本当にセックスしたら物語が進んでまたセックスして物語が進んでって感じで、アダルトアニメ並といっても過言じゃないくらいセックスシーンに尺が割かれていた。
こんな映画は今まで見た事がなかったし、そもそも男同士のリアルなセックスって動画はおろか創作ですら見た事が無かったので、目の前に映るものがカルチャーショックの塊でしかなかった。
いや男同士の実際のセックスがどういうもんかは知らないんだけども。
かように性描写に目が行ってしまうところはあったけど、同時に単なるポルノ映画というわけでもなかった。
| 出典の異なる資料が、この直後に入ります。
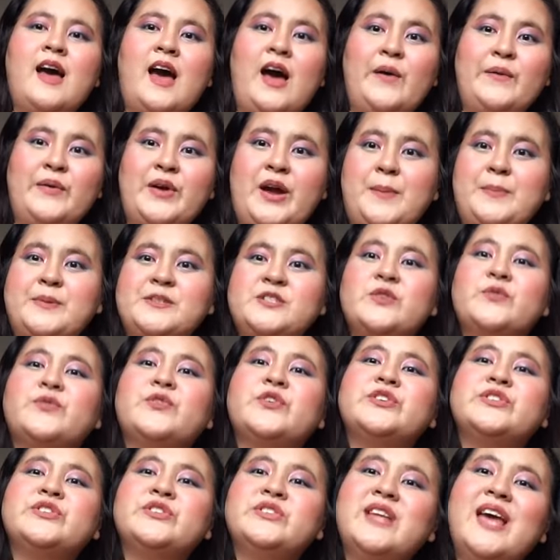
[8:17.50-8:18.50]
our episode
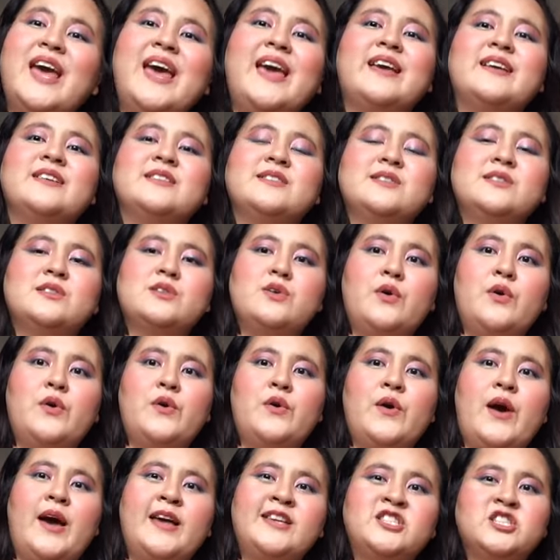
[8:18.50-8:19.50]
for today.
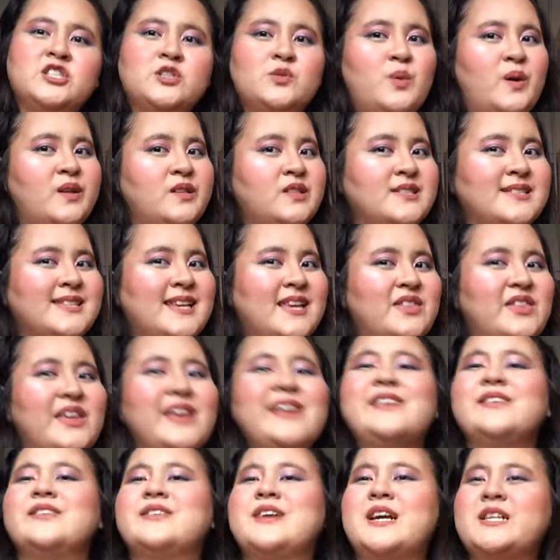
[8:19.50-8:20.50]
So I just want to say
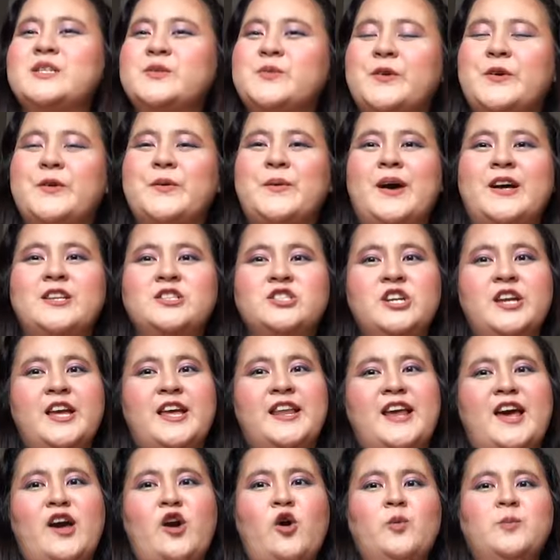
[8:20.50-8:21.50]
thank you guys for watching
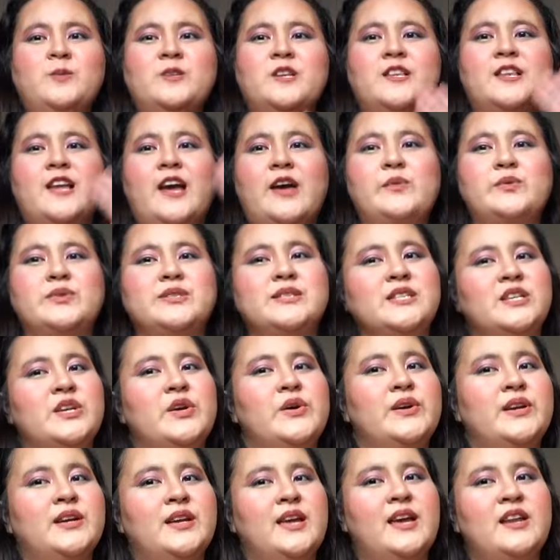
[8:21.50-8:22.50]
and I hope that I will see
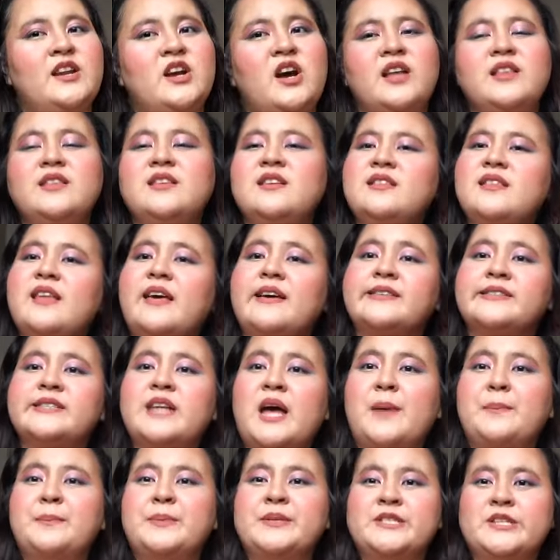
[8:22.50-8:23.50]
you again on the next
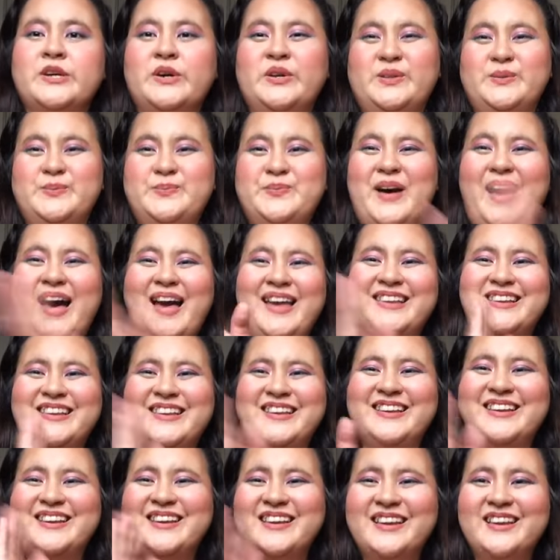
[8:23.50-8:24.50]
episode.
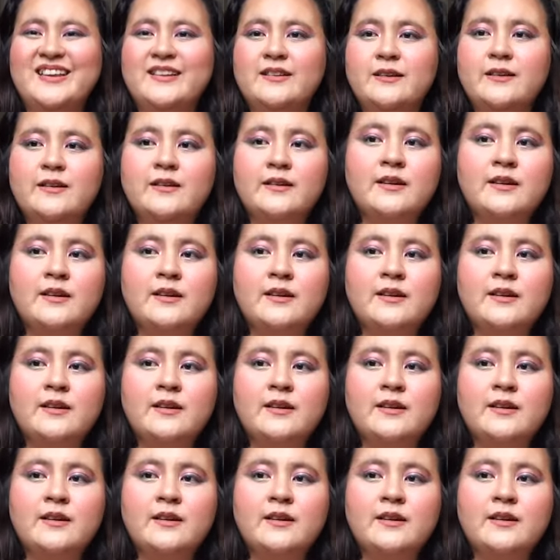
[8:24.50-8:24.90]
Bye!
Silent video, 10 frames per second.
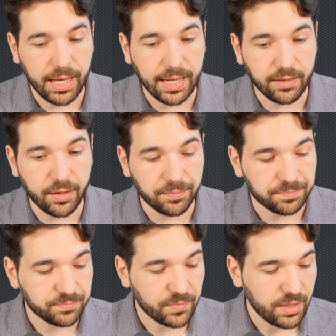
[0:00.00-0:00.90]
I don't know.
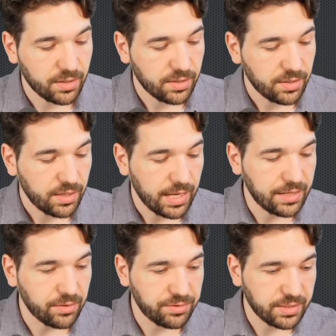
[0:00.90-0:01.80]

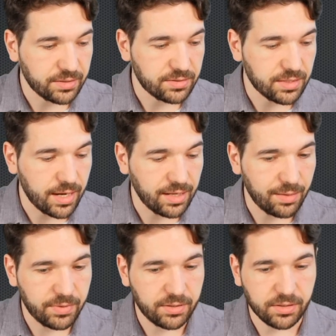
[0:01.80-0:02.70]
I don't think Don
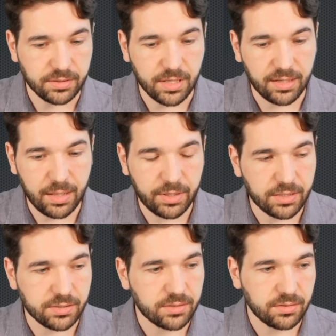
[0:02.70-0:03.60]
Lemon
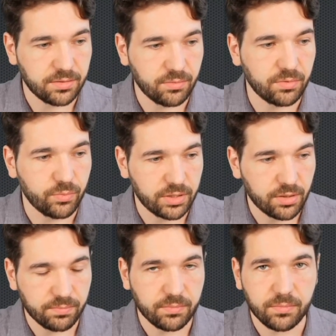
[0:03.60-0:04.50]
is
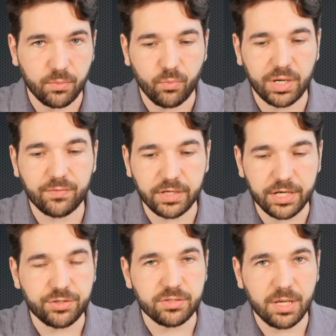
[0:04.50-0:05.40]
with... whatever
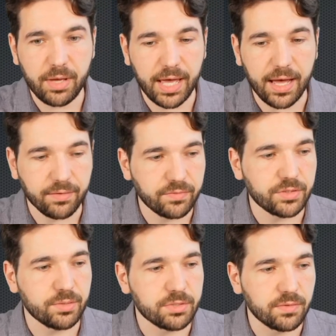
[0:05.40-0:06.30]
issues he may have
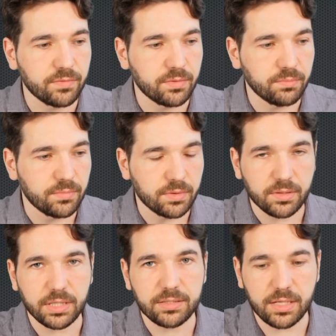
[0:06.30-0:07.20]
in terms of
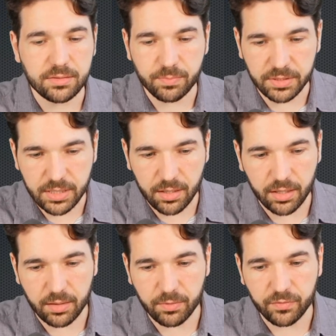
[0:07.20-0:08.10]
things that's been said
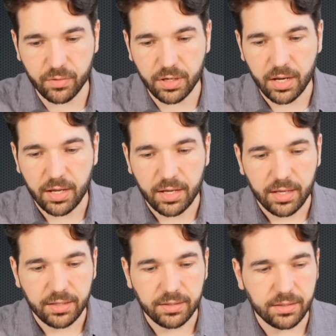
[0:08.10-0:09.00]
on air before,
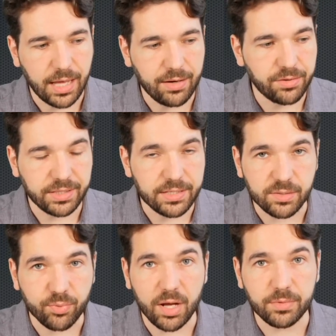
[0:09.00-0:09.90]
I don't think
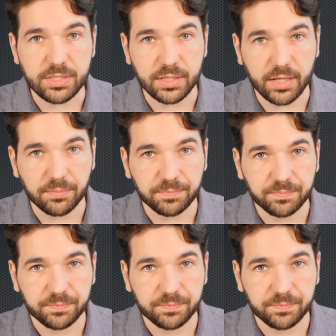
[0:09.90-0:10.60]
he's the problem with CNN.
登場人物の心の動きやバックグラウンドが丁寧に描かれていた事で人間ドラマとしてはなかなかリアリティがあったし、アウトローを描いた作品らしくスリリングな展開や暴力性によって全編にわたってピリピリとした緊張感があって、ストーリーとしてはなかなか面白かった。
リアリティという意味では登場人物が女性に性的な関心を示す姿を描いていたのが印象的だった。
今まで見てきたBLや百合、あるいはそれを匂わせるほぼ全ての作品が、メインキャラは異性への性的な関心を全く示さないか、あるいは示してもプラトニックなものにとどまるものだった。
そういうものなのだからそれでいいと思う一方、それゆえにBL百合はファンタジーに過ぎないという点においてLGBT作品と決定的に分かたれているともみなしてきた。
本作では間接的とは言え百目鬼の回想を通じて女性との絡みまでもが描かれていた事で、BL映画ながらLGBT映画の境界線にかなり接近しているように感じられた。
とは言え矢代が登場するほとんどの男と関係を持ってしまうあたりはやっぱりBLなのだけど。
気になった点としては物語としての完成度が挙げられる。
なにかテーマを持って描かれたというよりは、単に原作のエピソードを再構成した、悪く言えばツギハギ的で出来るだけ多くのキャラを出す事に重きが置かれた脚本に見えた。
ただ改めて女性がBLに抱く性倒錯がよく理解できないことを感じたし、その文脈が理解できない以上、そもそも作品理解自体が困難なところは大いにあるのかなあとも思う。